**PROBLEM DESCRIPTION**
Among the entries below, retype exactly the lines starting with the one with "[0:03.00-0:04.00]" and going on through the one with "[1.50-2.50s]", but not the pictures.

*** Opening of SUPPLIED ENTRIES ***

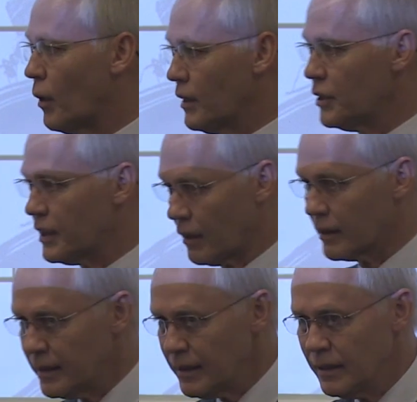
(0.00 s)
one
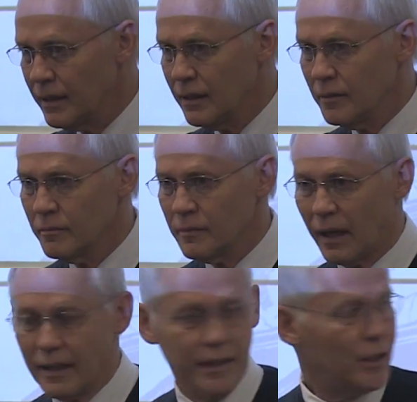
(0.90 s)
shelter,
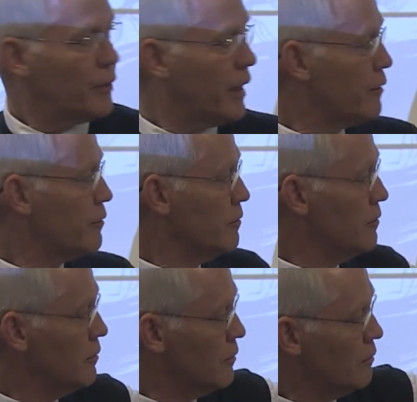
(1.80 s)
I need to have
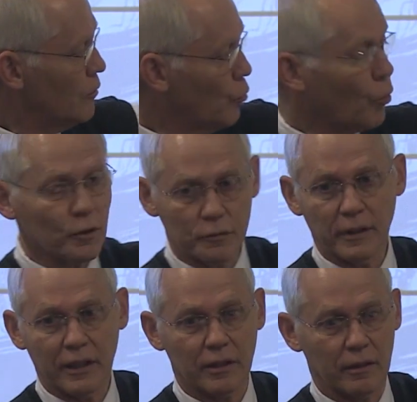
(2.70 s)
walls for
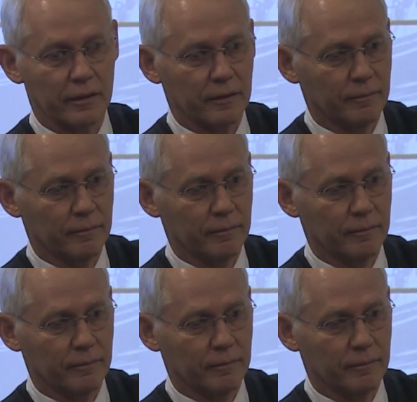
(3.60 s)
that shelter.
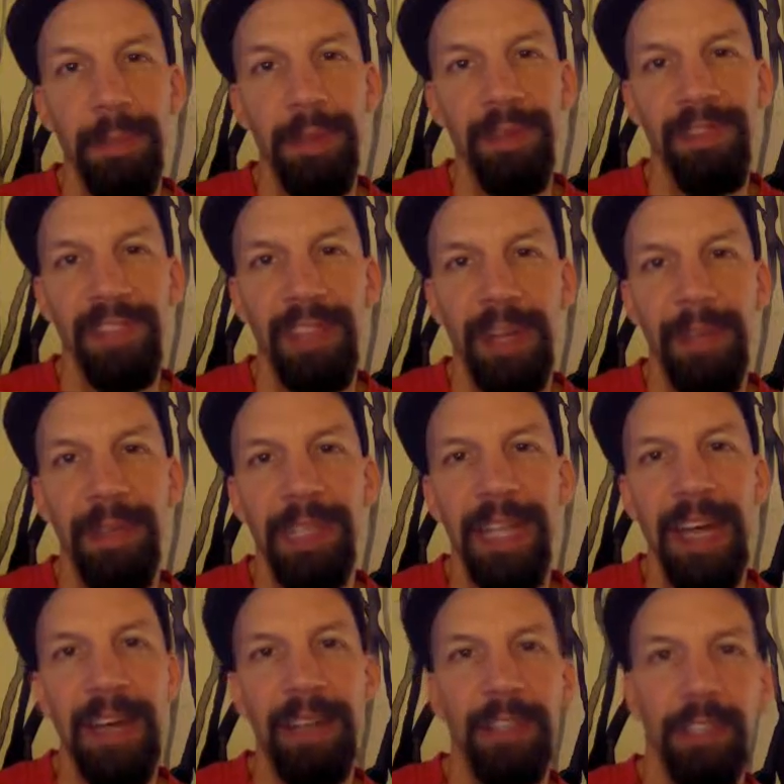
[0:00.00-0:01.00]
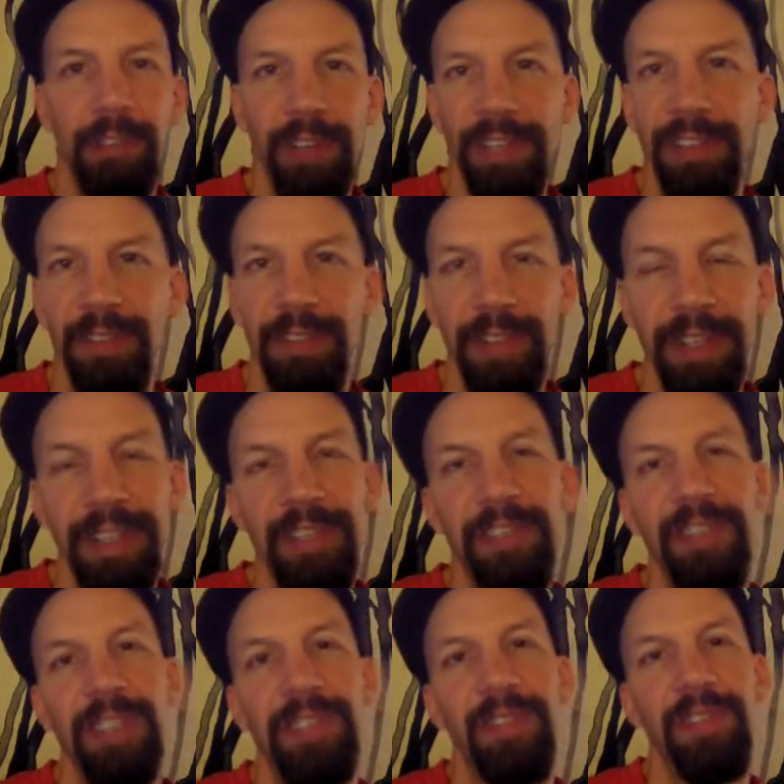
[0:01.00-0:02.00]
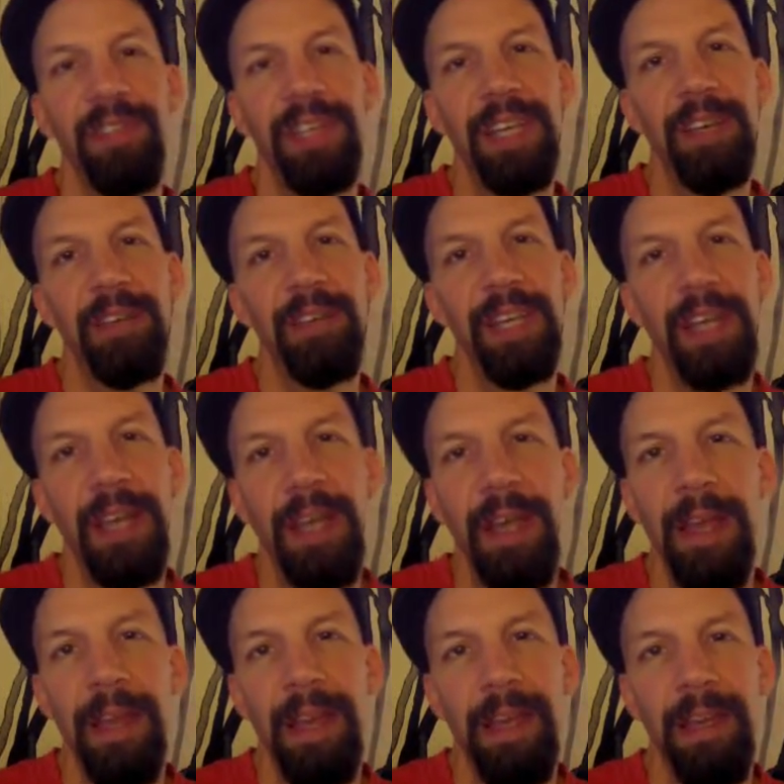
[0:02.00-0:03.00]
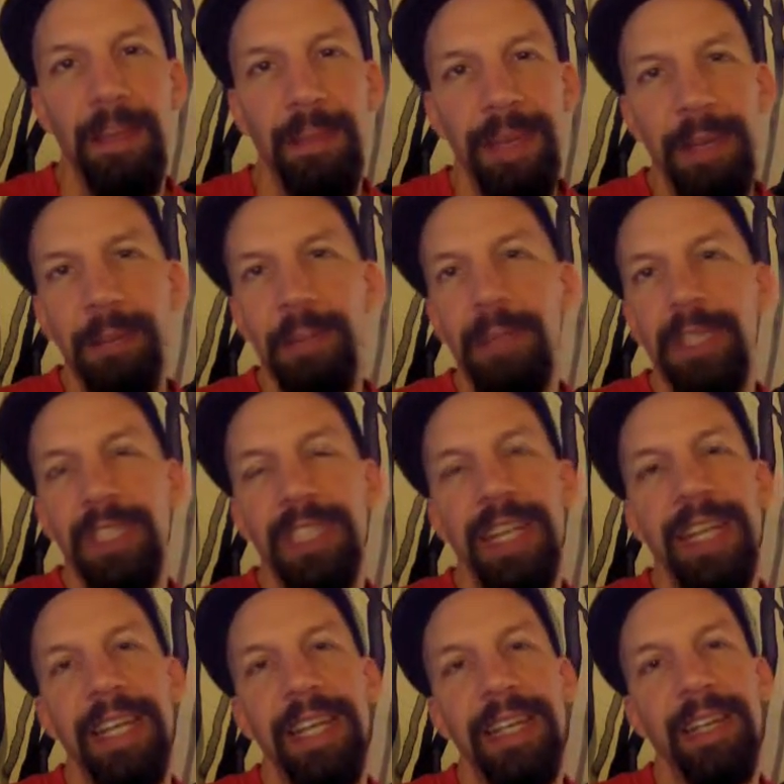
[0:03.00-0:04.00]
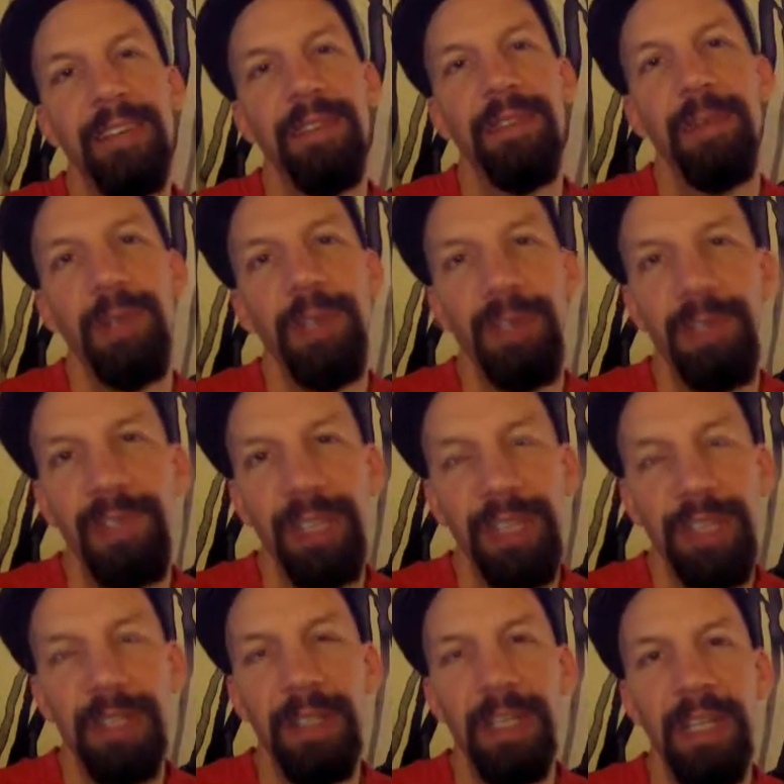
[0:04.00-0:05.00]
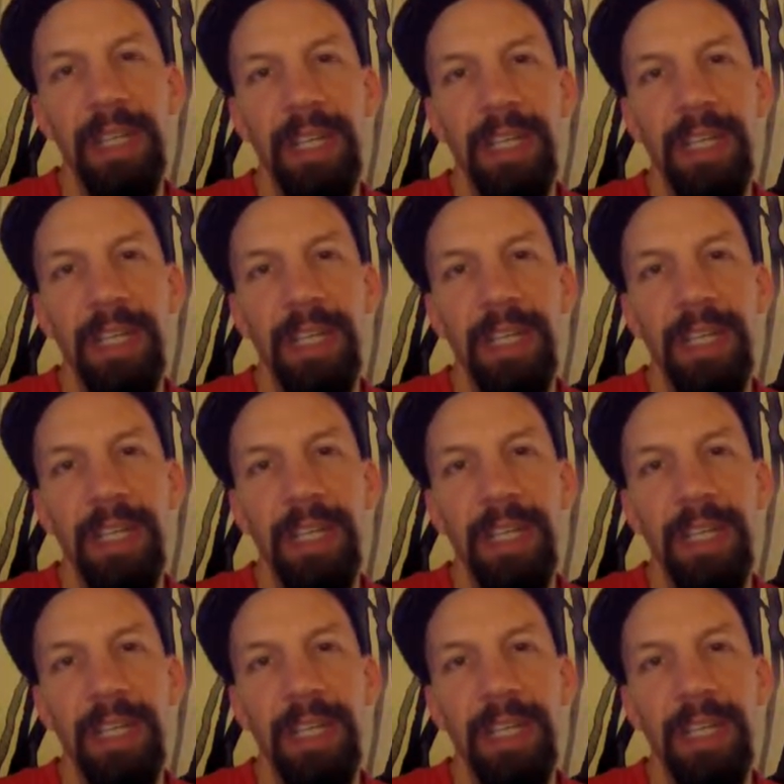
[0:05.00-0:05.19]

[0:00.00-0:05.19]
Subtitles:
beefs it up a lot and creates a very distinctive sound. The band Bush had a hit a few years ago.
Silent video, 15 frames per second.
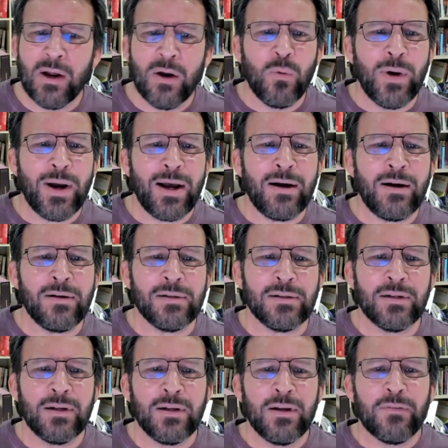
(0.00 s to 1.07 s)
Well,
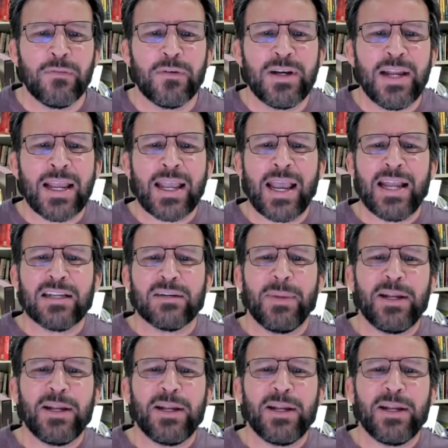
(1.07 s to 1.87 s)
for decades,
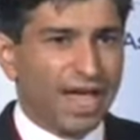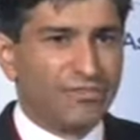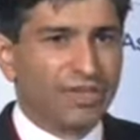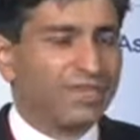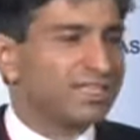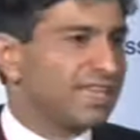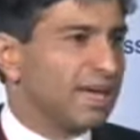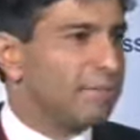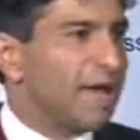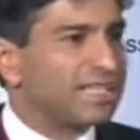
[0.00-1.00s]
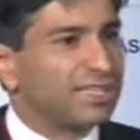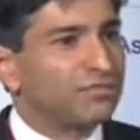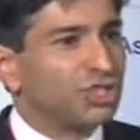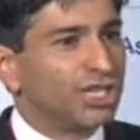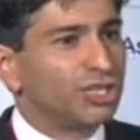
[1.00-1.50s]
I think we are seeing a
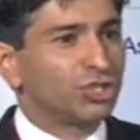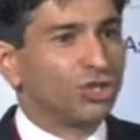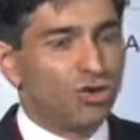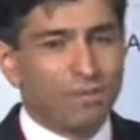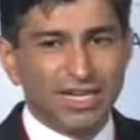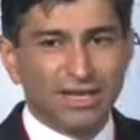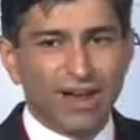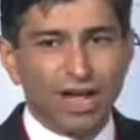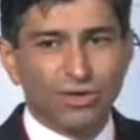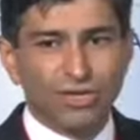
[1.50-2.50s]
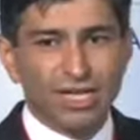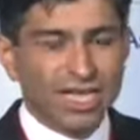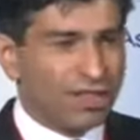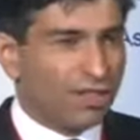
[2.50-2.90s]
massive change globally around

*** Close of SUPPLIED ENTRIES ***

**SOLUTION**
[0:03.00-0:04.00]
[0:04.00-0:05.00]
[0:05.00-0:05.19]

[0:00.00-0:05.19]
Subtitles:
beefs it up a lot and creates a very distinctive sound. The band Bush had a hit a few years ago.
Silent video, 15 frames per second.
(0.00 s to 1.07 s)
Well,
(1.07 s to 1.87 s)
for decades,
[0.00-1.00s]
[1.00-1.50s]
I think we are seeing a
[1.50-2.50s]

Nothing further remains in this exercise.